In this three-part series, part of a special feature on resilience in the September issue of Health magazine, our writers share their personal experiences of overcoming adversity.
I'll never forget the moment I learned my third child would be legally blind. I was sitting in a pediatric eye doctor's office, holding my 4-month-old, Geoffrey, as the specialist explained that my baby had albinism, a condition with low levels of pigment in the skin, hair, and eyes that causes vision loss.
My husband and I stared at the doctor, stunned. We weren't strangers to devastating news: We had been in a similar situation four years earlier, when we had learned that our newborn daughter, Johanna—our first child—had Down syndrome. It had been traumatic, but within a few days we fell deeply in love with Jo Jo and were determined to move forward together as a new family.

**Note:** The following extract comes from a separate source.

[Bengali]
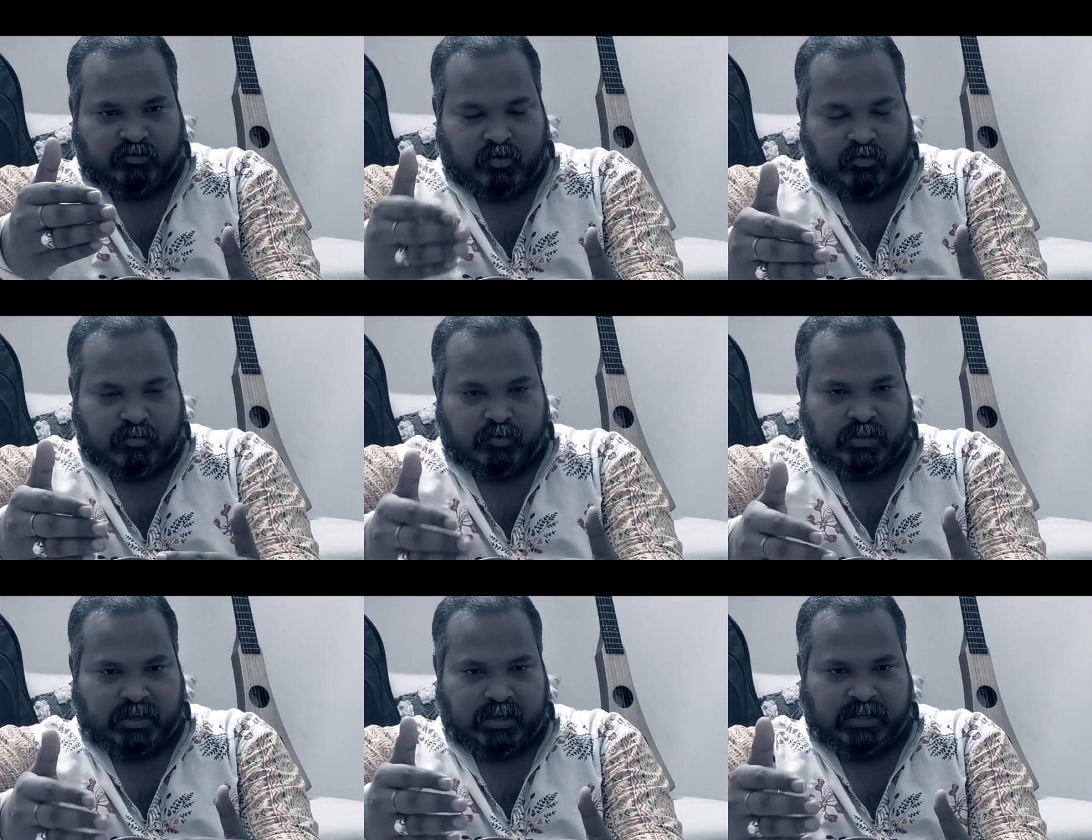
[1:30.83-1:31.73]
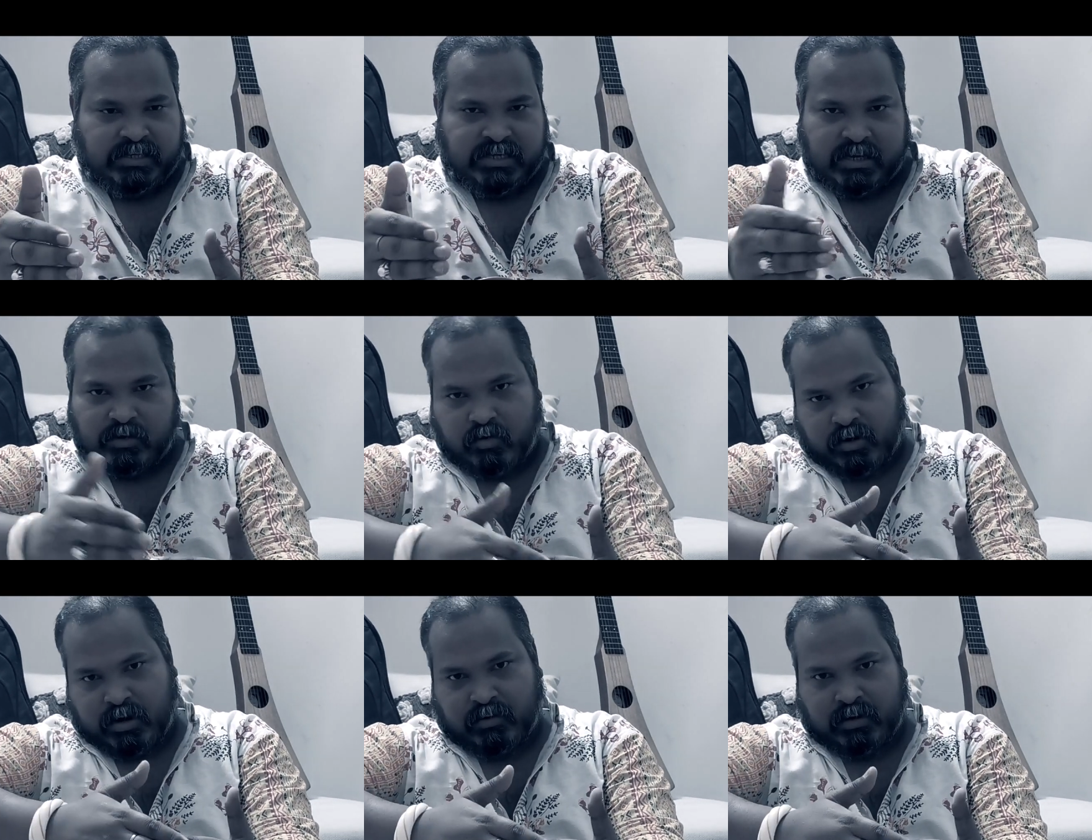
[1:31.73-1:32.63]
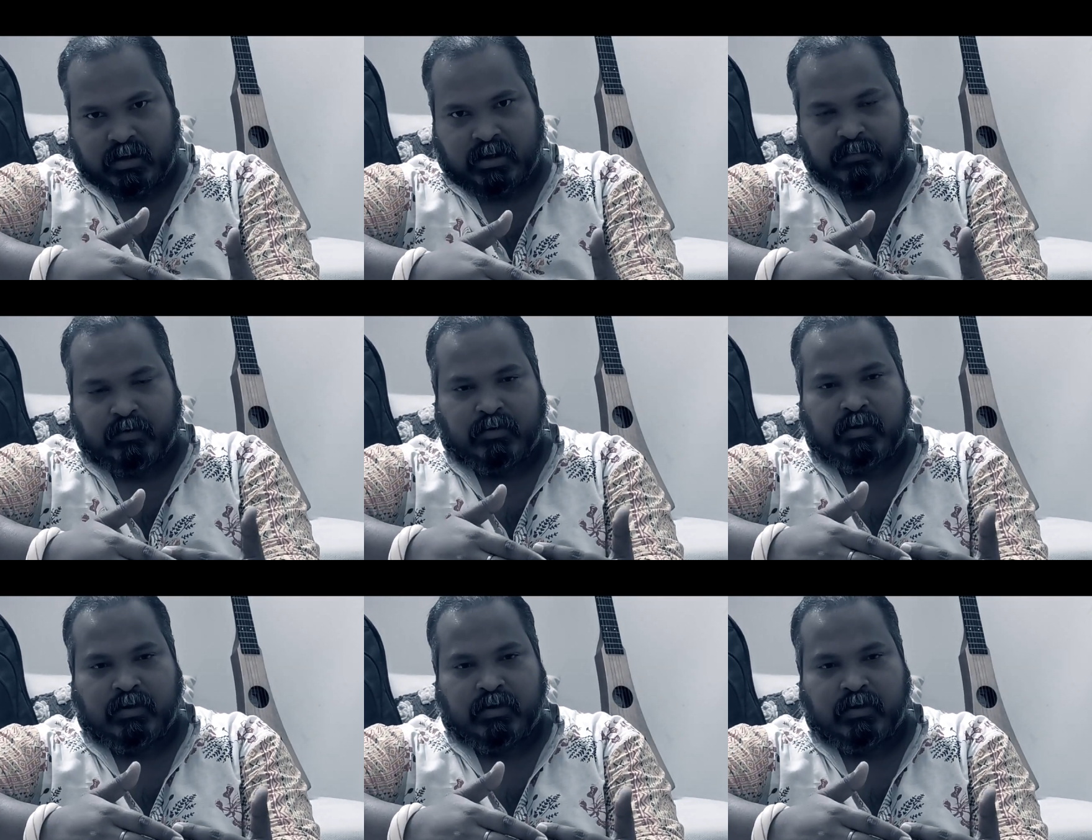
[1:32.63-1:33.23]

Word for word: সংক্রমণ থেকে নিজেকে রক্ষা করা এবং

When Jo Jo was 17 months old, she got a brother, Theodore (Teddy), and then, almost two years later, I gave birth to a beautiful porcelain-skinned baby boy with white-gold hair and cerulean blue eyes. We hadn't given much thought to the fact that Geoffrey was so fair, but when he was about 3 months old, I noticed he wasn't reaching out for objects and that his eyes were moving back and forth. Our pediatrician sent us to an eye doctor. Now we were here.
"How bad will his vision be?" my husband asked.
"I don't know," the doctor said.
"Will he need a cane? A seeing-eye dog?" my husband asked, his voice rising in frustration.
"I don't know," the doctor said. "I know very little about albinism. I'm sorry."
As soon as I got out to my car, I started screaming, deep visceral screams that seemed to wrench right out of my gut. I already had one child with a disability—how could I handle another one?
I let myself cry for two days straight, then I told myself to get it together for my kids' sake. I decided to take control and email everyone I knew, telling them about Geoffrey. I didn't want people to pity us, I wrote, but if they had any information, to pass it on.
I heard from people with albinism who were professors and raced sports cars and started tech companies. I heard from parents of children with albinism, whose kids were playing soccer and making the honor roll, all with minor modifications such as reading large print text. But the best advice came from a man with albinism, who told me to just "let your kid be a kid." Once I got those emails, I began to feel a sense of optimism.
Now, Geoffrey is 15 months old and he's doing great. While he still has some fine-motor delays, it's clear that he's one determined little guy.
The biggest lesson I've learned is I have to take care of myself. So I get up at 5:30 a.m. every morning and go running. Some days it's brutal, but it's my alone time. And when my mind is going into overdrive, I take a breath and remind myself to enjoy time with my little ones—whether it's splashing with them in the kiddie pool or snuggling before bed—rather than obsessing over what's out of my control, in the future.